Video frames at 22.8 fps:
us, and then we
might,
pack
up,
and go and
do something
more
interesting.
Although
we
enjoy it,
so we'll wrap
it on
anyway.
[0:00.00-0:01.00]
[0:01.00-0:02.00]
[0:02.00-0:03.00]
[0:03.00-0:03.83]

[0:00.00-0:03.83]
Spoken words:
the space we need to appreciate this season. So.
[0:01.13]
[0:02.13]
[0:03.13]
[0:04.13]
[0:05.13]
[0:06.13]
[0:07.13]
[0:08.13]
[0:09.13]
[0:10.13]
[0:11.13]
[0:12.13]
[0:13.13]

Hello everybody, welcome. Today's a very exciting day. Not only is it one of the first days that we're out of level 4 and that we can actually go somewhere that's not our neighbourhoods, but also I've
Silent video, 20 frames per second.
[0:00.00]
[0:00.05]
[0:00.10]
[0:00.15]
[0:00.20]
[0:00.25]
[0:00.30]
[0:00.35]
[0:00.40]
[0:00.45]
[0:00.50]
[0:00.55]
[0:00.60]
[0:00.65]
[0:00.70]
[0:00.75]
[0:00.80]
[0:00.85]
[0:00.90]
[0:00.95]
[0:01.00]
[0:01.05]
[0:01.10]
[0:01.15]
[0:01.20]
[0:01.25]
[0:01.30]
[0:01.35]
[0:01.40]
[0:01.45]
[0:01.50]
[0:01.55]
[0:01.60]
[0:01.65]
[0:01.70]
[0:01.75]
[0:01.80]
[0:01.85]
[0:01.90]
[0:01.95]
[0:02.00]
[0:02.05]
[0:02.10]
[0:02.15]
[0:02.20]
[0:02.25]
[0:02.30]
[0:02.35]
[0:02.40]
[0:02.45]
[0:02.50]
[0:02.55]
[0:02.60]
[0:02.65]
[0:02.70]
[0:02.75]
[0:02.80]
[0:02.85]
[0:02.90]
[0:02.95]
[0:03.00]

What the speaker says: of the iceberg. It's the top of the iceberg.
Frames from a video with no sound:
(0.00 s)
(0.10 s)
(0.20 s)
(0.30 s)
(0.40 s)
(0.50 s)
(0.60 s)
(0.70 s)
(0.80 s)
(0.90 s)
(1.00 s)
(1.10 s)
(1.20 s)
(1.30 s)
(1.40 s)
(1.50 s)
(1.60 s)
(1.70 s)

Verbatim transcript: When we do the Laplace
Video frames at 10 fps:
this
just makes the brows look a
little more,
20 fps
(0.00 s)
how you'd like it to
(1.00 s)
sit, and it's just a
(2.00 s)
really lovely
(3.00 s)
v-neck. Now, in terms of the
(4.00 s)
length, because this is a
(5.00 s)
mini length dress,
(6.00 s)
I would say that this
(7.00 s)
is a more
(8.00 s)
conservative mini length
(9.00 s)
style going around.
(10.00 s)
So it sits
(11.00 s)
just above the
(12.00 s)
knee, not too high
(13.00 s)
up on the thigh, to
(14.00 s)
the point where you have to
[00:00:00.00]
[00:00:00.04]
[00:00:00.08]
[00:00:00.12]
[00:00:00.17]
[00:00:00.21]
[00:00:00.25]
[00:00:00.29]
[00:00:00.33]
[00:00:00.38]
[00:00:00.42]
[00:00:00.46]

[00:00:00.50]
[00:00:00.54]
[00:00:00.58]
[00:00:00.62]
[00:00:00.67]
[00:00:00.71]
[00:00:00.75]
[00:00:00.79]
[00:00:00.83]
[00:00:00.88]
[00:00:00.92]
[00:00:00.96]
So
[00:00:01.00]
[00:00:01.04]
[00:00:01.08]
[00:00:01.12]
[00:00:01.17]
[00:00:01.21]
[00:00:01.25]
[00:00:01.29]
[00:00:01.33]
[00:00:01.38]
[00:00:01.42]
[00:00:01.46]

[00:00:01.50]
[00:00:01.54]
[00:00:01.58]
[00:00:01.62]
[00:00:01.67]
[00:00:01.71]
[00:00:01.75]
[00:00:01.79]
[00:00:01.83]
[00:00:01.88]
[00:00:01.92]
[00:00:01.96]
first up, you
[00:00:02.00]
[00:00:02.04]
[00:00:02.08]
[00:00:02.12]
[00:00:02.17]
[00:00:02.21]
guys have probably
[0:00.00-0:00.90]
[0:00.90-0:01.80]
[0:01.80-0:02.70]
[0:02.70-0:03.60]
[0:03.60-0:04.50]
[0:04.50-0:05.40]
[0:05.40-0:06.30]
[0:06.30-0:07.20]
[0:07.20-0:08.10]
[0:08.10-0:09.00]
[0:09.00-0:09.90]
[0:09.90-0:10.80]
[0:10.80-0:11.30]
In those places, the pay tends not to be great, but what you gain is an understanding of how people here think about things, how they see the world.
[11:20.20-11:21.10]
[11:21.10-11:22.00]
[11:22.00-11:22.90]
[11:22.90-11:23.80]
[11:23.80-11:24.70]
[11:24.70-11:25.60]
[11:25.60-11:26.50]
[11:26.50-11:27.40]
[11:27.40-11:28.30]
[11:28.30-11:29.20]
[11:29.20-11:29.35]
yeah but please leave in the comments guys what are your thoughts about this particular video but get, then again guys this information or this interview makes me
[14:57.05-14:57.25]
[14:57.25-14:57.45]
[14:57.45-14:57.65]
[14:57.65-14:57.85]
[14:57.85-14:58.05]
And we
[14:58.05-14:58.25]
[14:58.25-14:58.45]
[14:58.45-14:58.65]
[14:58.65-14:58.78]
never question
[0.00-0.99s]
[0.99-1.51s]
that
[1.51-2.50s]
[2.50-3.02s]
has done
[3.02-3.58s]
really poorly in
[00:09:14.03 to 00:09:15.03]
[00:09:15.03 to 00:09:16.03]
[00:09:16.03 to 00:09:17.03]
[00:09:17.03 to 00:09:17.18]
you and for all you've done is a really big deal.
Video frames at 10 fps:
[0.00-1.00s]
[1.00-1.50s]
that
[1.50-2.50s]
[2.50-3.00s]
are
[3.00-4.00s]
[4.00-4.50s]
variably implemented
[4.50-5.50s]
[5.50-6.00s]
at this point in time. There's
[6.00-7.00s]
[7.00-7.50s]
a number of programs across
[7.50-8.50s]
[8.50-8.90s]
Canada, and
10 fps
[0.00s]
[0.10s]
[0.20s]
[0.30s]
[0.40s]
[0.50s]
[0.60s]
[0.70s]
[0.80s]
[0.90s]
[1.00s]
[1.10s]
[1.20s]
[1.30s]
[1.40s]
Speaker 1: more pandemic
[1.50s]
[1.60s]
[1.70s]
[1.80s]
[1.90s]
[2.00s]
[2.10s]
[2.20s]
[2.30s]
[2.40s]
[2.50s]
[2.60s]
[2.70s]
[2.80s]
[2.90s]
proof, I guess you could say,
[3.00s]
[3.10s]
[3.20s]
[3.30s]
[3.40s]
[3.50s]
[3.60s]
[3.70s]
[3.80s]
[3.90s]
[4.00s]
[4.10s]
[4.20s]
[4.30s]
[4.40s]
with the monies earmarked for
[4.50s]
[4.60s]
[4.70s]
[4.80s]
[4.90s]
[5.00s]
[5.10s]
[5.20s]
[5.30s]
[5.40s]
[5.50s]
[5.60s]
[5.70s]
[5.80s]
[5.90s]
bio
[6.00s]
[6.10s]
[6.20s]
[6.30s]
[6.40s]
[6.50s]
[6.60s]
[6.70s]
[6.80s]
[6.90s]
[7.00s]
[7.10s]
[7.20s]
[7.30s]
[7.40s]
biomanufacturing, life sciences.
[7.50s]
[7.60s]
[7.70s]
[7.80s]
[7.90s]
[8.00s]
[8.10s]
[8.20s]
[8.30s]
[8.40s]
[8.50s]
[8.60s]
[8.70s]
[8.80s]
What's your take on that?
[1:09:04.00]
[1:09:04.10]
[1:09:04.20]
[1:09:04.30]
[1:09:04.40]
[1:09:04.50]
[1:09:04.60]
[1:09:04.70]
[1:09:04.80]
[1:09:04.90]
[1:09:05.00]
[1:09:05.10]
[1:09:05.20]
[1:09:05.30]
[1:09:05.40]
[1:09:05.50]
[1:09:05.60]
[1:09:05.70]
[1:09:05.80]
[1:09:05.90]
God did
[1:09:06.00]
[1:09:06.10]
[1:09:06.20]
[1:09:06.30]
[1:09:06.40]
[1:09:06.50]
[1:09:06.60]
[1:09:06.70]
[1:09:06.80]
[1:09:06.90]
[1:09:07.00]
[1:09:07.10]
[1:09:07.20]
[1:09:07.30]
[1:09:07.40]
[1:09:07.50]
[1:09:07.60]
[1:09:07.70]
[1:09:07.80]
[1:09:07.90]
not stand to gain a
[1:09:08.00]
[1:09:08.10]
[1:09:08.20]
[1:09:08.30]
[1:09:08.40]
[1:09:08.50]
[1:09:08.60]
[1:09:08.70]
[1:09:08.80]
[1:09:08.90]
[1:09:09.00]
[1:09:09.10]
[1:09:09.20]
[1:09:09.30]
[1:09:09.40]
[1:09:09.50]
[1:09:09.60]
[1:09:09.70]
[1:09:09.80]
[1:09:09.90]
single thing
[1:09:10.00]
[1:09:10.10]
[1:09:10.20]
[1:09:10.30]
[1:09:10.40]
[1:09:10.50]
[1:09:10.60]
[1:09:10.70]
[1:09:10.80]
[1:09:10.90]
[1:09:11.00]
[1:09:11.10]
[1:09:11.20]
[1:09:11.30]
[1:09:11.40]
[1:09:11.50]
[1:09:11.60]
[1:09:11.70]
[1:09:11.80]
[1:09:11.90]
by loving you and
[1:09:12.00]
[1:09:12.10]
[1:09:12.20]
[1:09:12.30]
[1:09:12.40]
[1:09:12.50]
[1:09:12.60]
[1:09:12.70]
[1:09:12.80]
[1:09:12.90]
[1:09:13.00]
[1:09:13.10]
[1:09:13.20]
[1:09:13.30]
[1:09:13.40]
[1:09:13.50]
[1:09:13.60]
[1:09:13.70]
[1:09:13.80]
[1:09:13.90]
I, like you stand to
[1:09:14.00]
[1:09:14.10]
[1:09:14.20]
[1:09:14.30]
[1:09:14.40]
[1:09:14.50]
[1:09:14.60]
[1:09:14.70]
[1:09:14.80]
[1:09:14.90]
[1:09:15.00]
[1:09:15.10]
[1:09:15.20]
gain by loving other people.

# TASK BRIEF:
Reproduce the entries exactly, starting at their first line and stopping after the line with "[00:00:00.46]".

# SOLUTION FOR THIS EXERCISE:
Video frames at 22.8 fps:
us, and then we
might,
pack
up,
and go and
do something
more
interesting.
Although
we
enjoy it,
so we'll wrap
it on
anyway.
[0:00.00-0:01.00]
[0:01.00-0:02.00]
[0:02.00-0:03.00]
[0:03.00-0:03.83]

[0:00.00-0:03.83]
Spoken words:
the space we need to appreciate this season. So.
[0:01.13]
[0:02.13]
[0:03.13]
[0:04.13]
[0:05.13]
[0:06.13]
[0:07.13]
[0:08.13]
[0:09.13]
[0:10.13]
[0:11.13]
[0:12.13]
[0:13.13]

Hello everybody, welcome. Today's a very exciting day. Not only is it one of the first days that we're out of level 4 and that we can actually go somewhere that's not our neighbourhoods, but also I've
Silent video, 20 frames per second.
[0:00.00]
[0:00.05]
[0:00.10]
[0:00.15]
[0:00.20]
[0:00.25]
[0:00.30]
[0:00.35]
[0:00.40]
[0:00.45]
[0:00.50]
[0:00.55]
[0:00.60]
[0:00.65]
[0:00.70]
[0:00.75]
[0:00.80]
[0:00.85]
[0:00.90]
[0:00.95]
[0:01.00]
[0:01.05]
[0:01.10]
[0:01.15]
[0:01.20]
[0:01.25]
[0:01.30]
[0:01.35]
[0:01.40]
[0:01.45]
[0:01.50]
[0:01.55]
[0:01.60]
[0:01.65]
[0:01.70]
[0:01.75]
[0:01.80]
[0:01.85]
[0:01.90]
[0:01.95]
[0:02.00]
[0:02.05]
[0:02.10]
[0:02.15]
[0:02.20]
[0:02.25]
[0:02.30]
[0:02.35]
[0:02.40]
[0:02.45]
[0:02.50]
[0:02.55]
[0:02.60]
[0:02.65]
[0:02.70]
[0:02.75]
[0:02.80]
[0:02.85]
[0:02.90]
[0:02.95]
[0:03.00]

What the speaker says: of the iceberg. It's the top of the iceberg.
Frames from a video with no sound:
(0.00 s)
(0.10 s)
(0.20 s)
(0.30 s)
(0.40 s)
(0.50 s)
(0.60 s)
(0.70 s)
(0.80 s)
(0.90 s)
(1.00 s)
(1.10 s)
(1.20 s)
(1.30 s)
(1.40 s)
(1.50 s)
(1.60 s)
(1.70 s)

Verbatim transcript: When we do the Laplace
Video frames at 10 fps:
this
just makes the brows look a
little more,
20 fps
(0.00 s)
how you'd like it to
(1.00 s)
sit, and it's just a
(2.00 s)
really lovely
(3.00 s)
v-neck. Now, in terms of the
(4.00 s)
length, because this is a
(5.00 s)
mini length dress,
(6.00 s)
I would say that this
(7.00 s)
is a more
(8.00 s)
conservative mini length
(9.00 s)
style going around.
(10.00 s)
So it sits
(11.00 s)
just above the
(12.00 s)
knee, not too high
(13.00 s)
up on the thigh, to
(14.00 s)
the point where you have to
[00:00:00.00]
[00:00:00.04]
[00:00:00.08]
[00:00:00.12]
[00:00:00.17]
[00:00:00.21]
[00:00:00.25]
[00:00:00.29]
[00:00:00.33]
[00:00:00.38]
[00:00:00.42]
[00:00:00.46]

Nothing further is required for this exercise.